Opinion - Jack de Belin is too good a bloke to be guilty of sexual assault.
If you're a rugby league enthusiast, you'd struggle to avoid statements or inferences such as that. Via television, podcasts and print, various media types have had sympathetic things to say about the St George Illawarra and New South Wales forward.
Sadly, those comments are at the root of so many of rugby league's problems and why long-time fans are turning away in disgust. This at a time when both rugby and rugby league need to show they're serious about showing women some overdue respect.
De Belin was charged with aggravated sexual assault by police following an alleged incident in Wollongong in December. He was then stood down by the Australian Rugby League Commission (ARLC), which he challenged in federal court.
Judge Melissa Perry is due to release her verdict on that later this week, which could result in de Belin making an immediate return to the playing field. As for the sexual assault charge, it's said that could take as long as two years to be heard in court.
In the meantime there's been any number of 'poor Jack' remarks or stories. 'Poor Jack is having to foot these legal bills'. 'Poor Jack isn't even allowed to go and watch the Dragons play'. 'Poor Jack could lose the best years of his career to this mess'.
Through it all, say his media advocates, de Belin is turning up to court in a suit and showing great respect and restraint as he listens to the ARLC case for why he shouldn't be allowed to play. He's then off to training, where his work ethic and leadership are an example to all.
Put simply, these aren't the actions of a man who could commit the crime that's been alleged.
So let's give de Belin the presumption of innocence. Let's assume the 19-year-old woman that he and a team-mate went home with, fully consented to the intercourse that followed. After all, that is de Belin's version of events.
In all the recent tributes to de Belin's good character, there's no thought to the victim of the alleged assault. We're told de Belin is finding this whole ordeal very hard, but there's no mention of the 19-year-old's suffering.
And nor, almost as importantly, that of de Belin's pregnant partner. The woman waiting for him at home while this incident occurred.

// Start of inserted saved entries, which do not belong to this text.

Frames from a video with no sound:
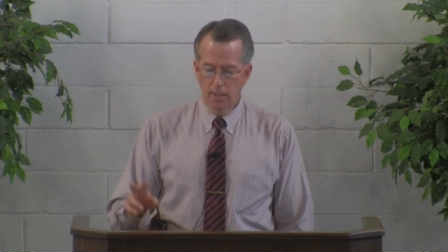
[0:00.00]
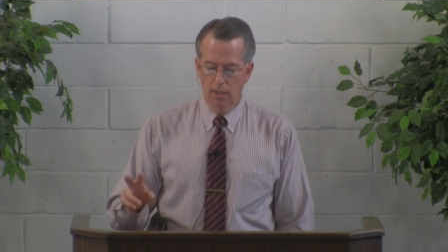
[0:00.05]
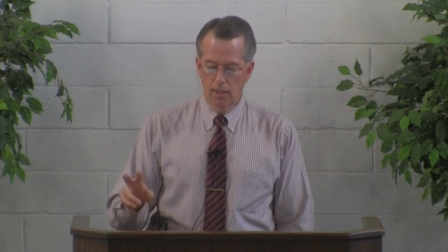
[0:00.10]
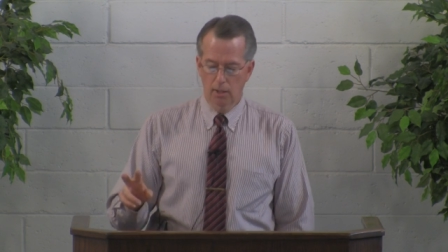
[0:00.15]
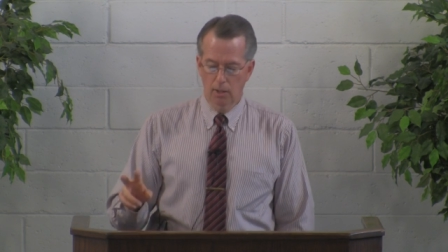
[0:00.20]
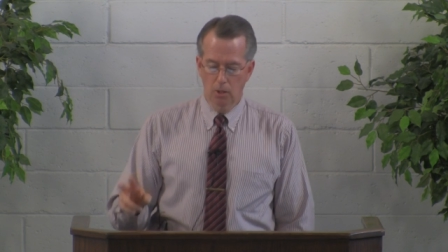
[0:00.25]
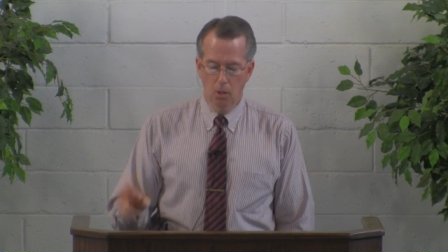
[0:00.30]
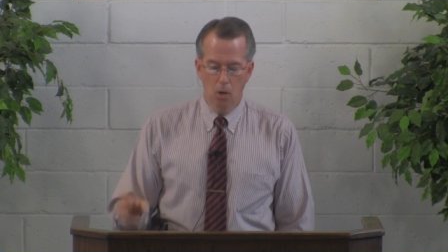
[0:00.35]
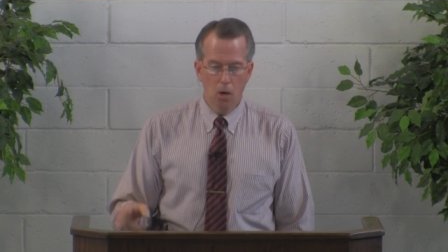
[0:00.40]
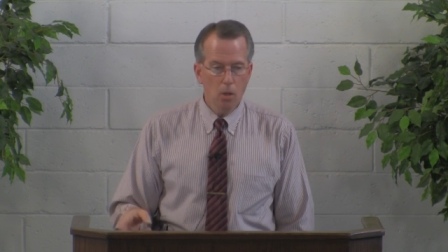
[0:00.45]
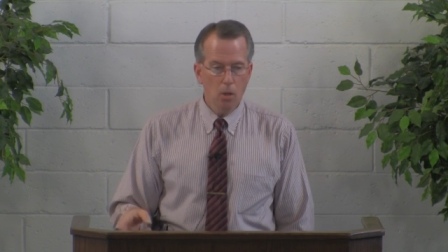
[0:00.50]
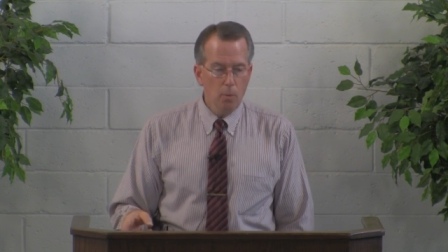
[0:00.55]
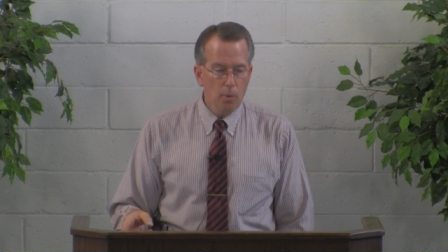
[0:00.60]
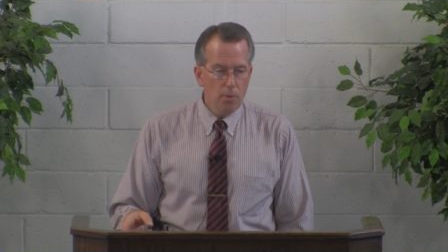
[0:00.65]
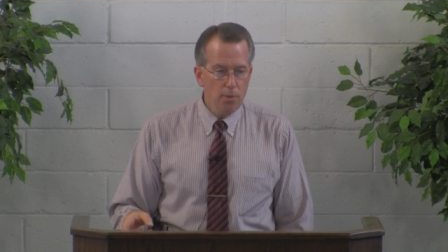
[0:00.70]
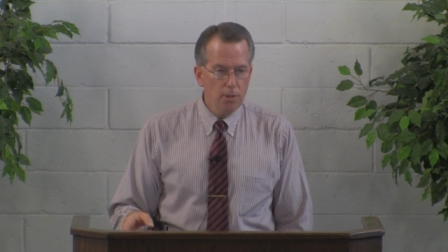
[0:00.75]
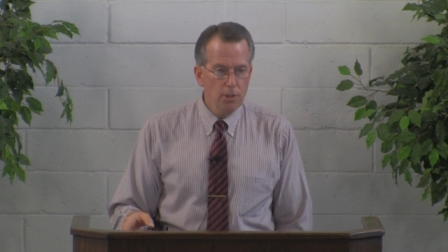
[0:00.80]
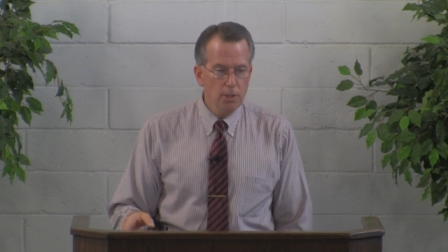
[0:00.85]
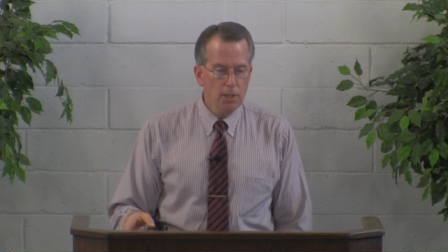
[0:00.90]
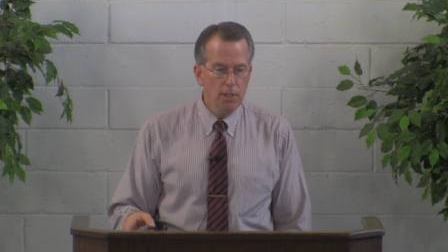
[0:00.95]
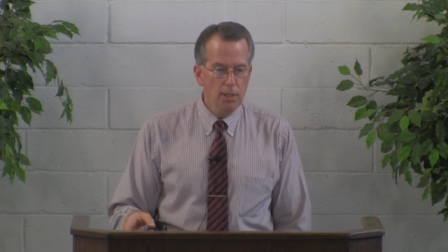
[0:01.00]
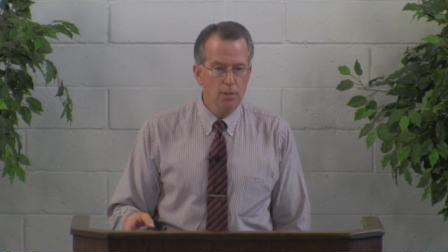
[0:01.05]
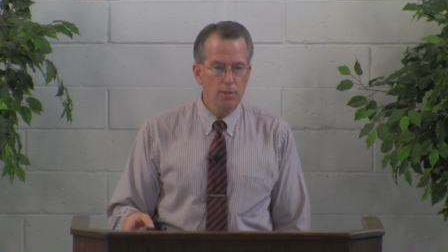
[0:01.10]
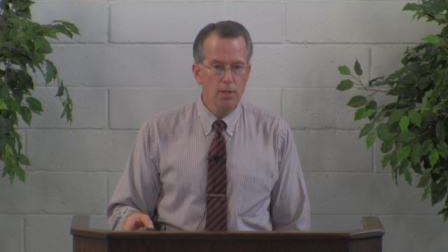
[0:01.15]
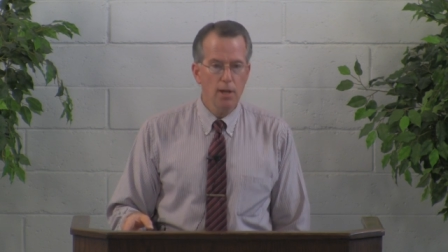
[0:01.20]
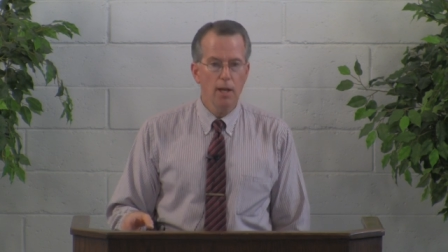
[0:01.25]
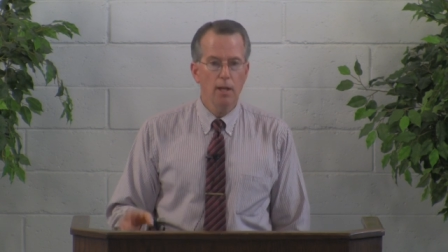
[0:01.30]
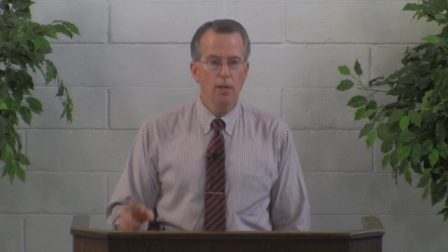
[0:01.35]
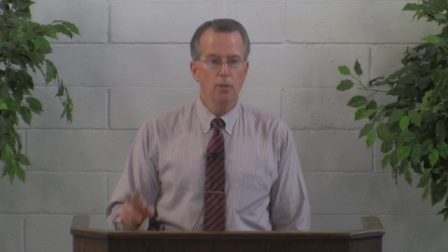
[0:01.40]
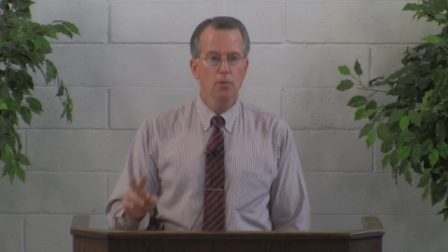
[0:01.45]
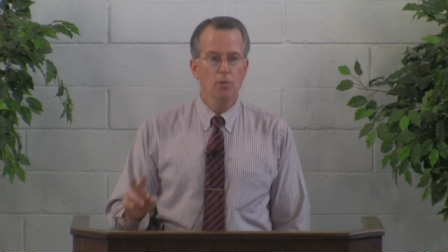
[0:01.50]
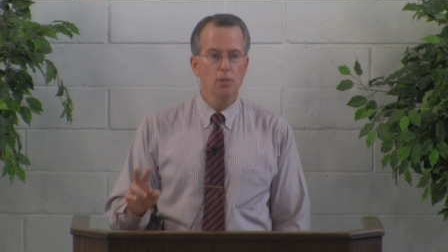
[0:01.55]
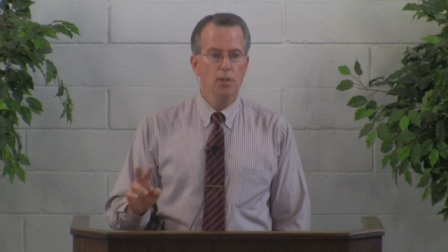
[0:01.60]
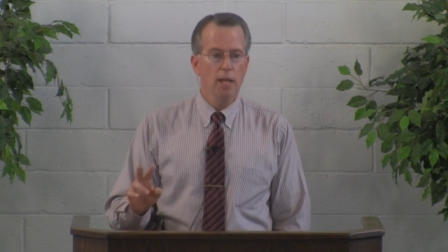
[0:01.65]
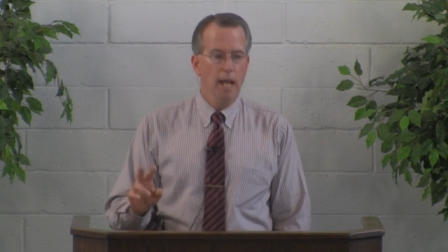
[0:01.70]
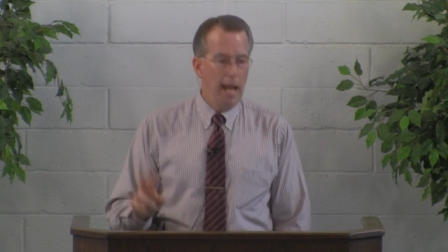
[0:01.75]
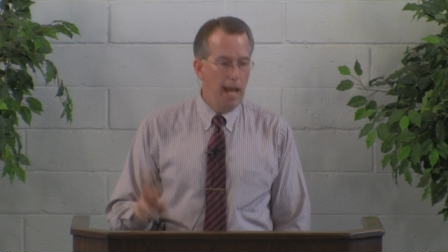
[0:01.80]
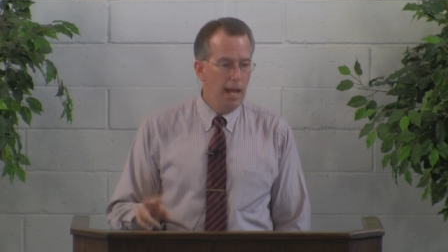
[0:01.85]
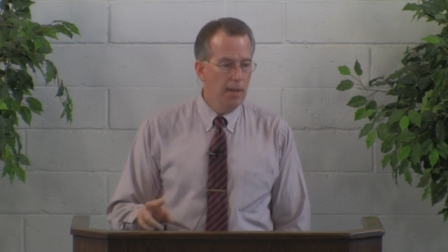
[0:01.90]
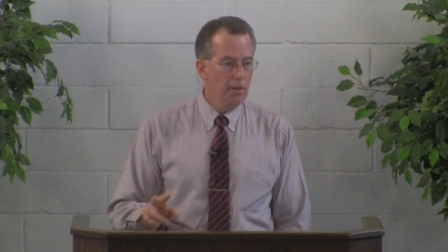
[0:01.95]
along with the Gentiles
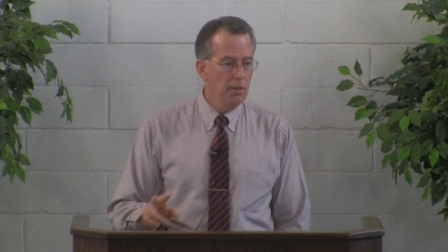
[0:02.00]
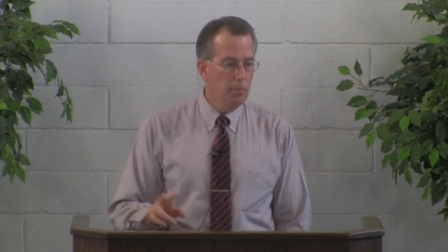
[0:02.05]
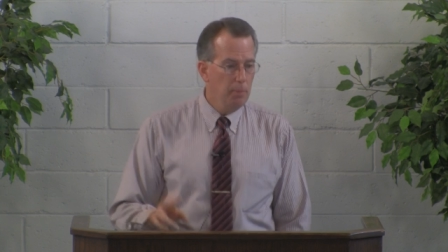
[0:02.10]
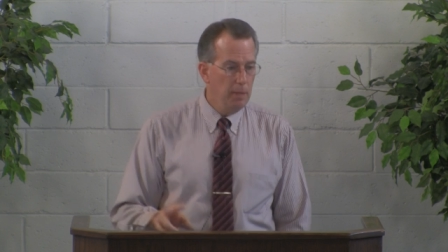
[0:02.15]
and the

People can talk de Belin up all they like but, consensual or otherwise, these are not the actions of a good bloke and this is partly why rugby league has found itself in such a mess over recent months.

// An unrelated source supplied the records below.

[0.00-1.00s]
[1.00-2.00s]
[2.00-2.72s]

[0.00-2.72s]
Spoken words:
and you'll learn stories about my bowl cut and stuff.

Genuinely good blokes don't have sex in groups, they don't distribute film of these acts and they sure as eggs don't sleep with teenagers while their pregnant partner of five years waits for them to come home.
Jack de Belin's lawyer may argue the NRL failed to adequately educate the player on violence against women, but @copes9 isn't having it. Catch the full conversation with Trent Copeland and @braceyjames on the @LadiesWhoLeague podcast - https://t.co/TJXempvqNj— ABC Grandstand (@abcgrandstand) April 24, 2019
The ARLC's response to these situations has been the no-fault stand-down policy that de Belin is fighting, while here in New Zealand we wait to see how things play out with Crusaders wing Sevu Reece.
Reece pleaded guilty to domestic assault last year but, with every Super Rugby outing, looks increasingly capable of becoming an All Black. That's assuming New Zealand Rugby feel someone of that calibre represents the values they like to espouse.
Reece's partner suffered facial injuries and bruising to her body during the assault, outside a Hamilton night-spot, which only ended when a doorman intervened.
You assume there are news organisations around New Zealand who already have negative stories filed and ready to go, in the event Reece is picked in the All Blacks. If not that, then at least prominent columnists earmarked to give NZR both barrels.
There will be some who feel these kinds of points are being unnecessarily laboured and that someone such as de Belin is indeed a good bloke who was just having a bit of fun. Others will say Reece has been through the court process and shouldn't have his career blighted by one regrettable incident.
And the thing those people would likely have in common is that they're men.
But what of the women who watch on in silence?
Imagine being the woman who laid the complaint against de Belin. How would you feel seeing the coverage he's received?
Would you go as far as to regret going to the police in the first place? When you allege something against a prominent man it certainly feels as if you're up against more than just the legal system.
This isn't the first column of this nature and, sadly, it won't be the last.
Not while men who act like grubs are continually talked up as decent blokes.